EDP, Galp, Martifer, REN e Vestas, que poderiam avançar juntas num mega-consórcio, ainda não concluíram o estudo de viabilidade da criação de um cluster industrial de produção de hidrogénio verde com base em SInes, mas já se admite que, tal como está, o projeto não deverá avançar. Cada uma das empresas parece preferir avançar por si própria com projetos individuais.

O H2 Sines, que estaria a ser estudado por um grupo de empresas incluindo EDP, Galp, Martifer, REN e Vestas, que estavam a estudar a viabilidade de avançar em conjunto para a implementação de um cluster industrial de produção de hidrogénio verde com base em Sines, não deverá concretizar-se em formato de consórcio.

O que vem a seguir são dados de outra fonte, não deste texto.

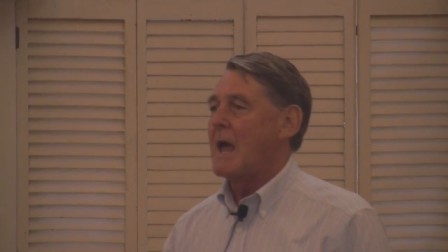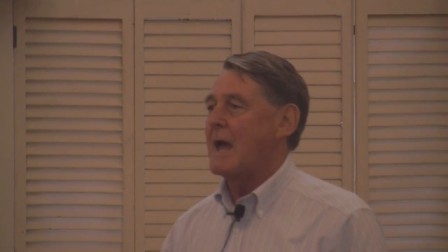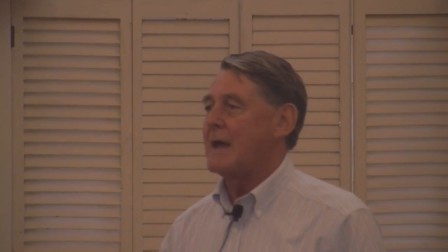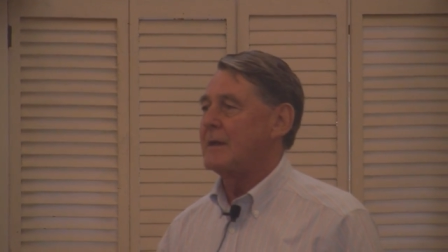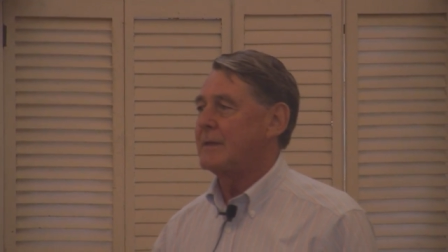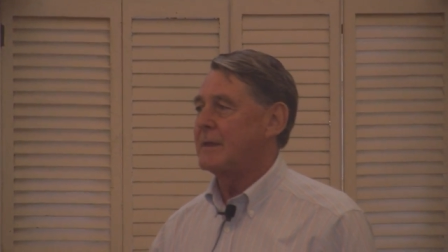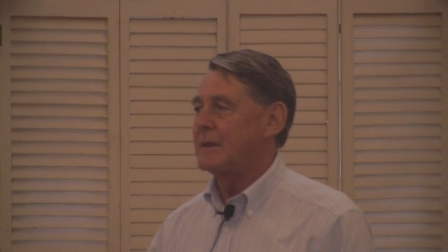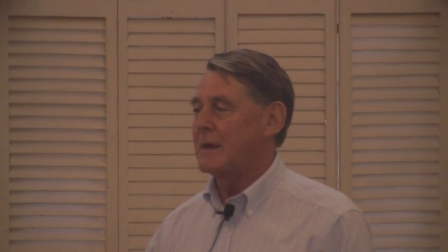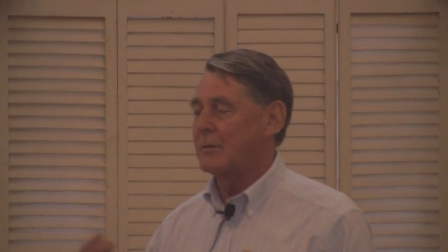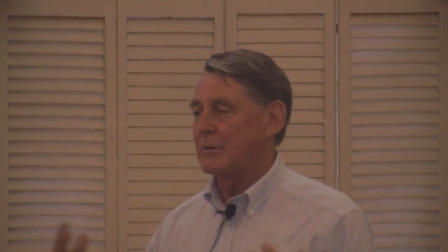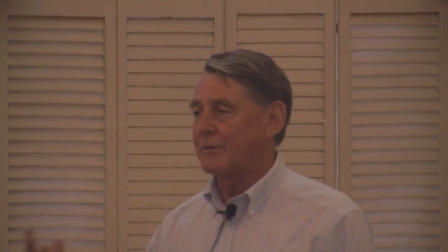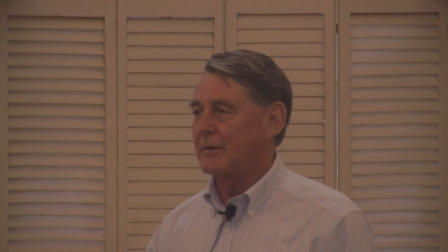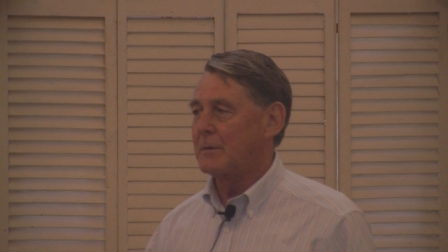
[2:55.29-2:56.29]
and they
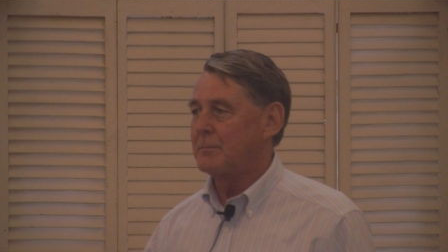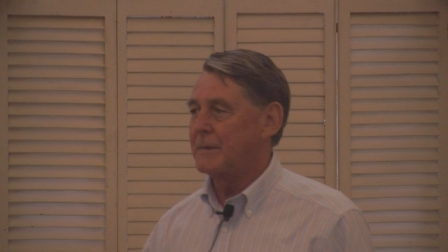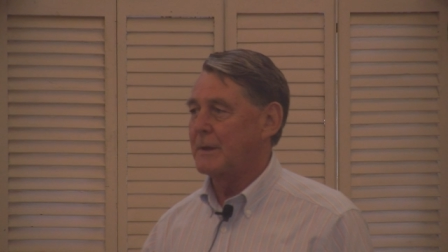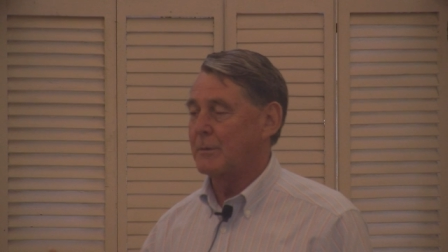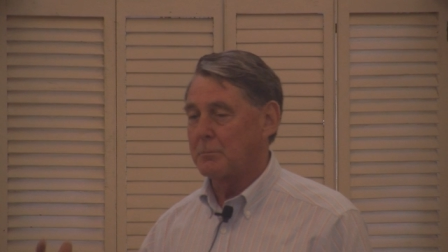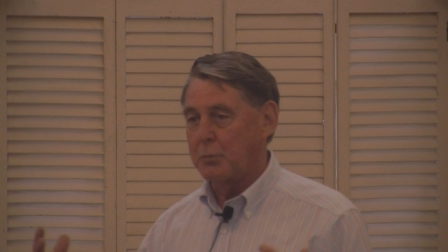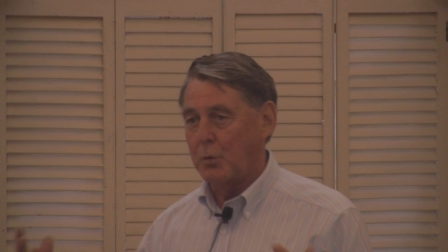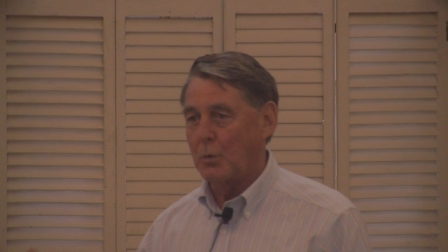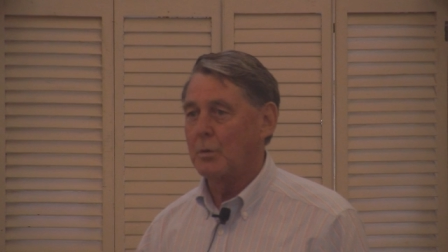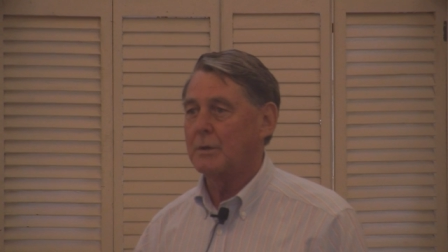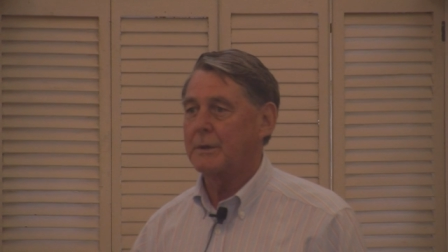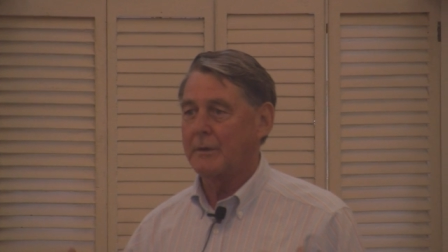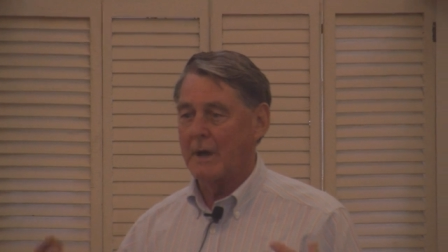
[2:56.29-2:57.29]
were from they were
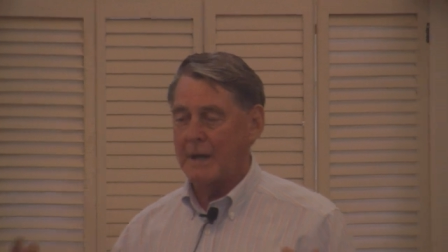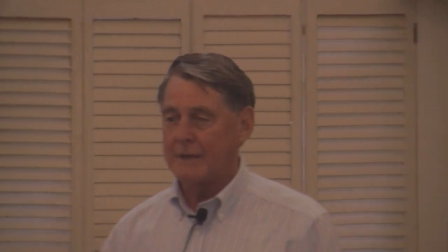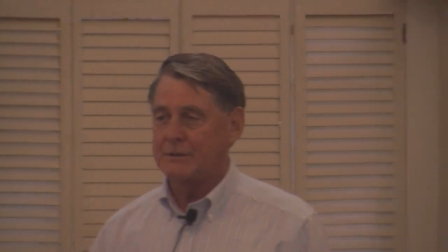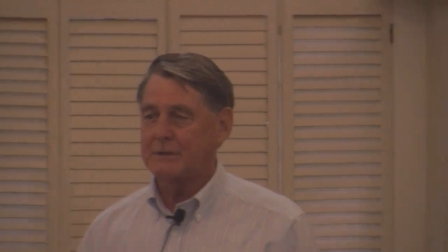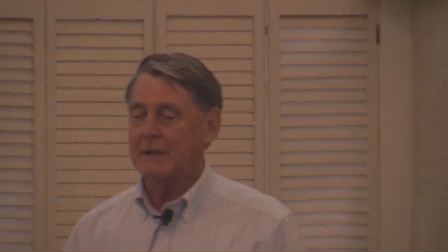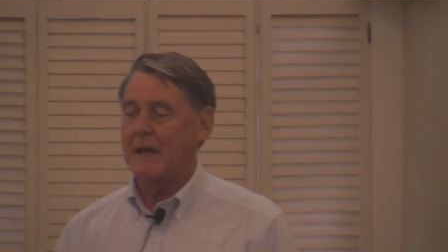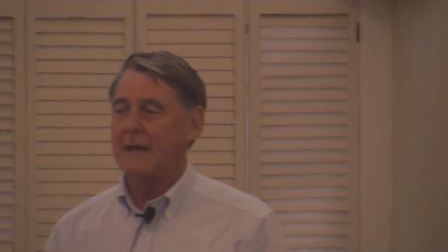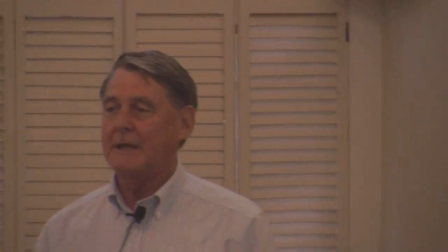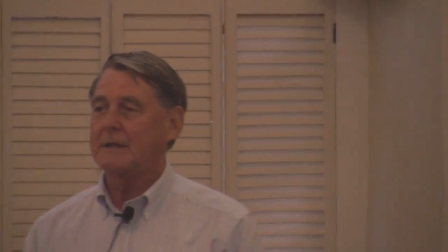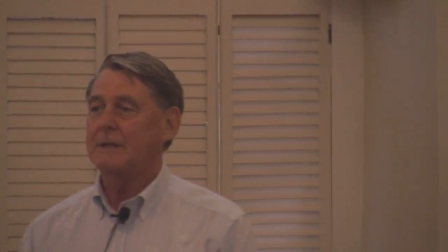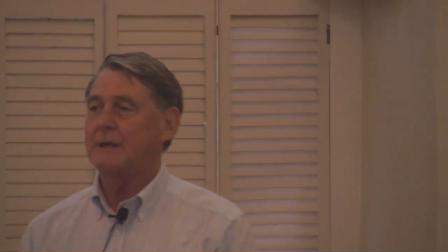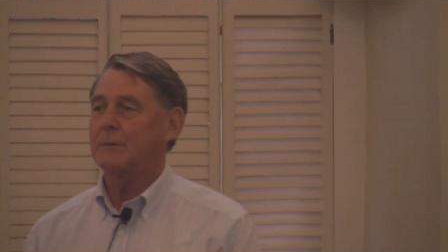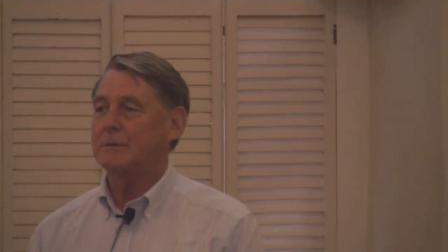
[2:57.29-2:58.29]
poor, they were
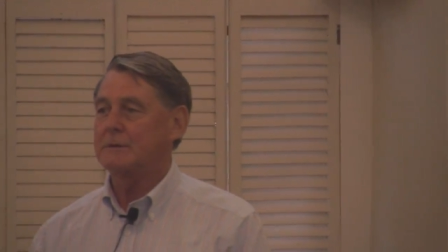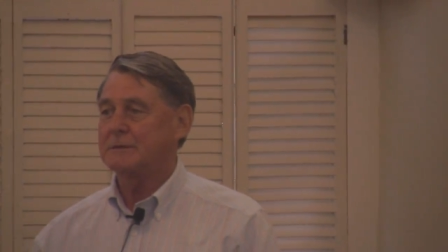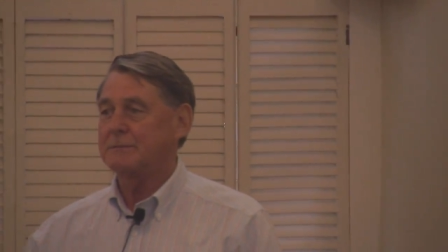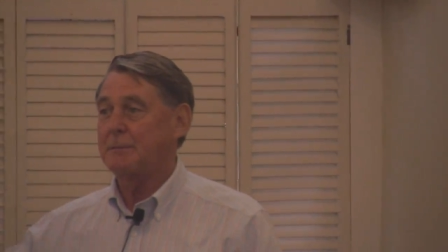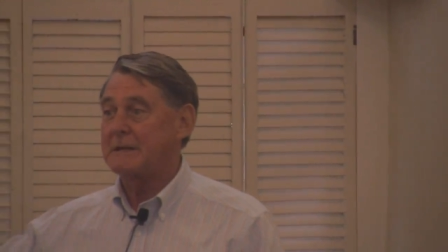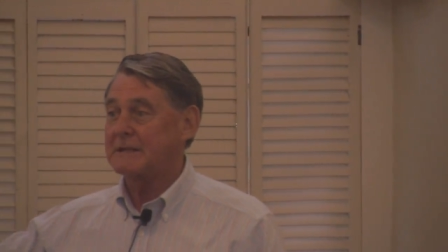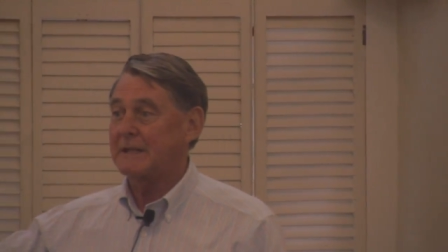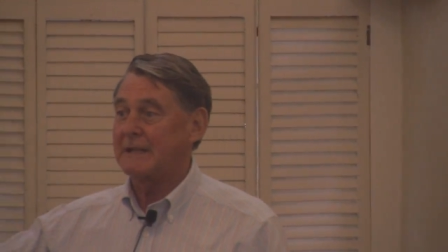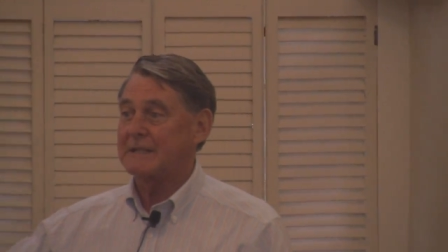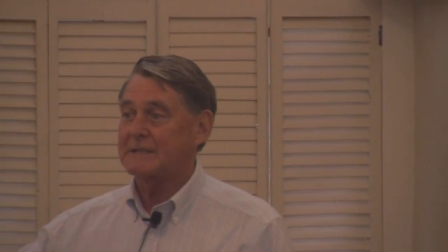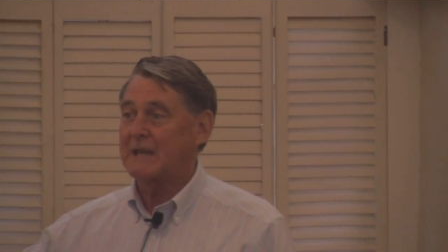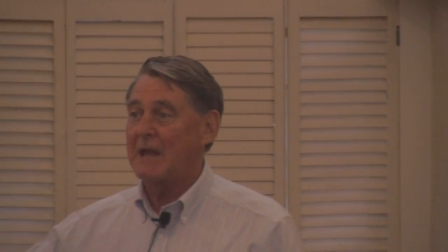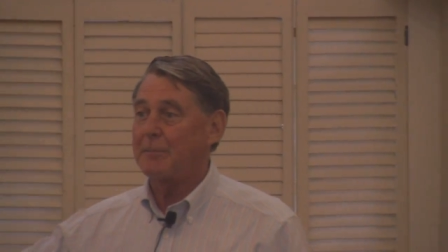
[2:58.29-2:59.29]
uneducated, they were just basically
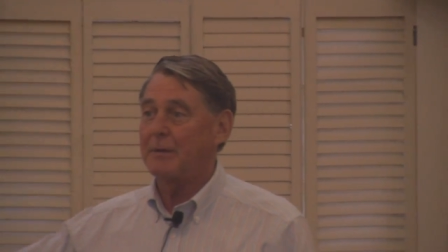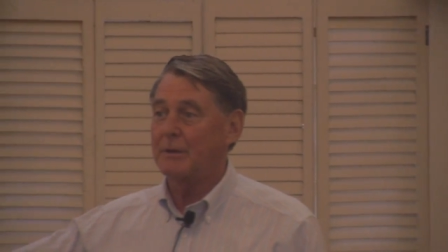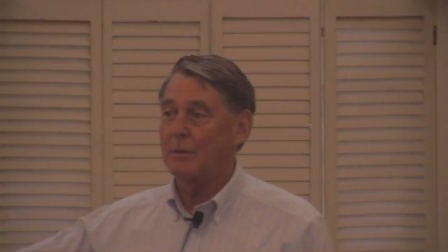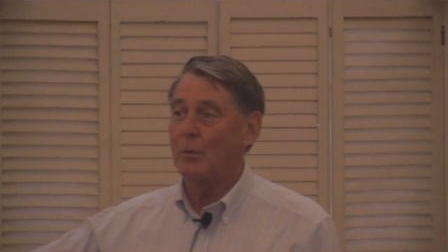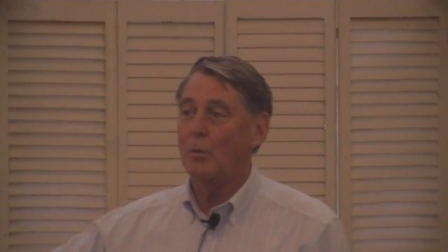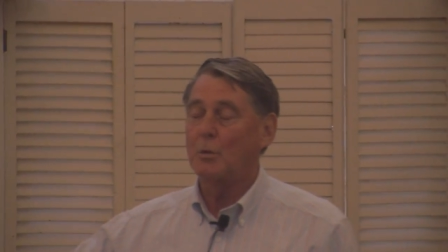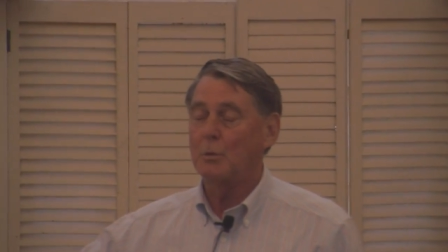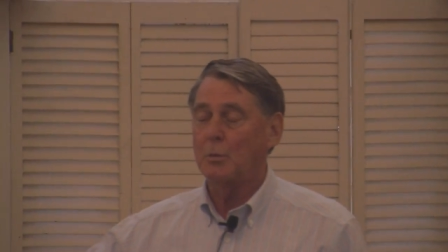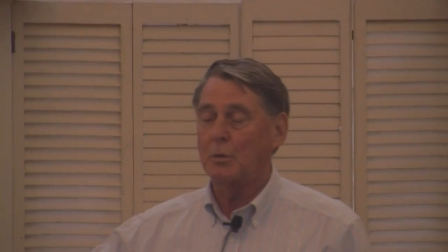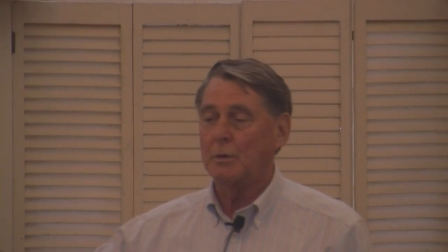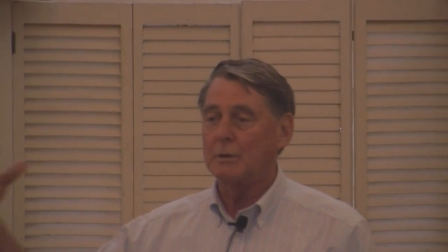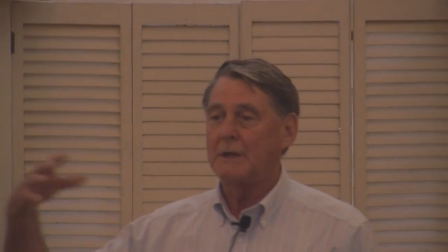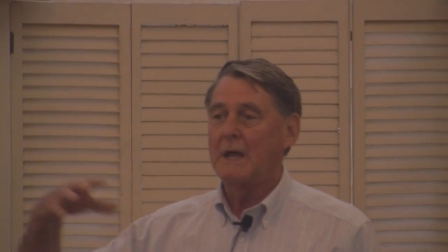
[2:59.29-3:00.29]
escaping an old
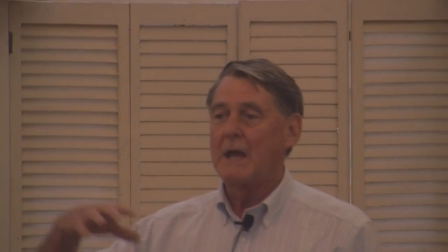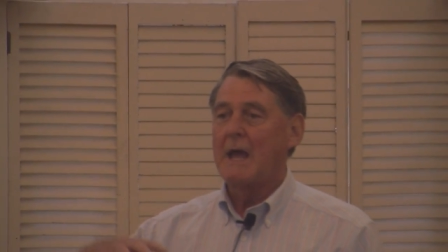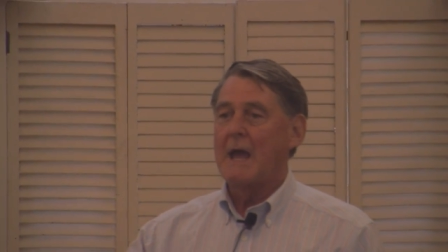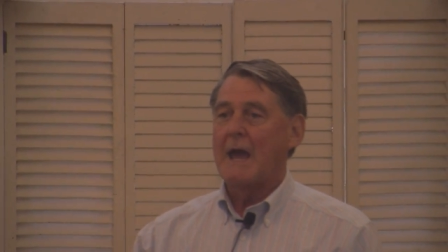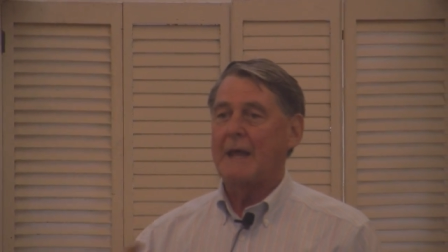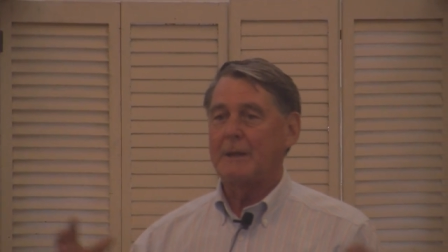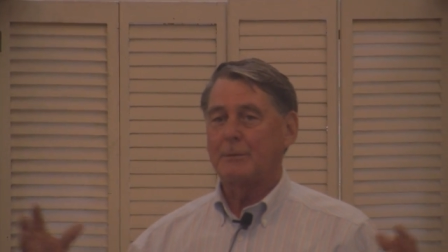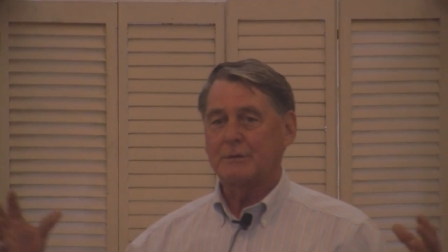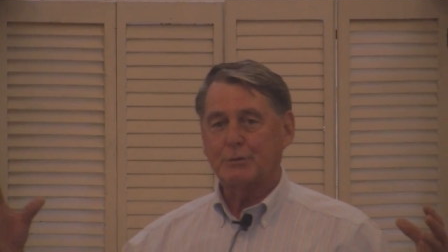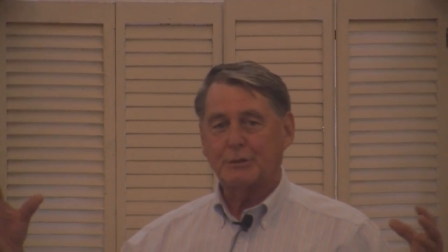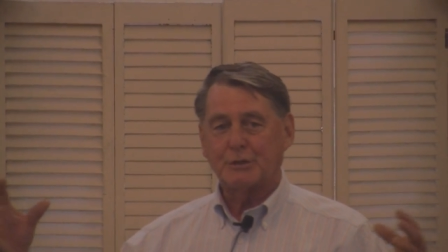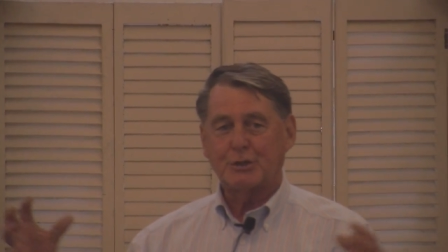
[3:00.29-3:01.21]
world world, and they were sort of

Em causa está um projeto com um investimento estimado de 1,5 mil milhões de euros até 2030.

"Ainda estamos dentro do contexto de avaliação do projeto, mas a probabilidade de vir a cair é grande", admitiu, ao Dinheiro Vivo, fonte ligado ao processo. Que recusa estar em causa qualquer tipo de desentendimento entre os parceiros deste mega-consórcio, mas apenas "leituras distintas" das empresas face à visão do governo para o projeto. A vertente exportadora que o Executivo pretendia imprimir ao investimento em Sines, criando uma cadeia de valor para a exportação para o Norte da Europa, parece ser um dos pontos de desacordo.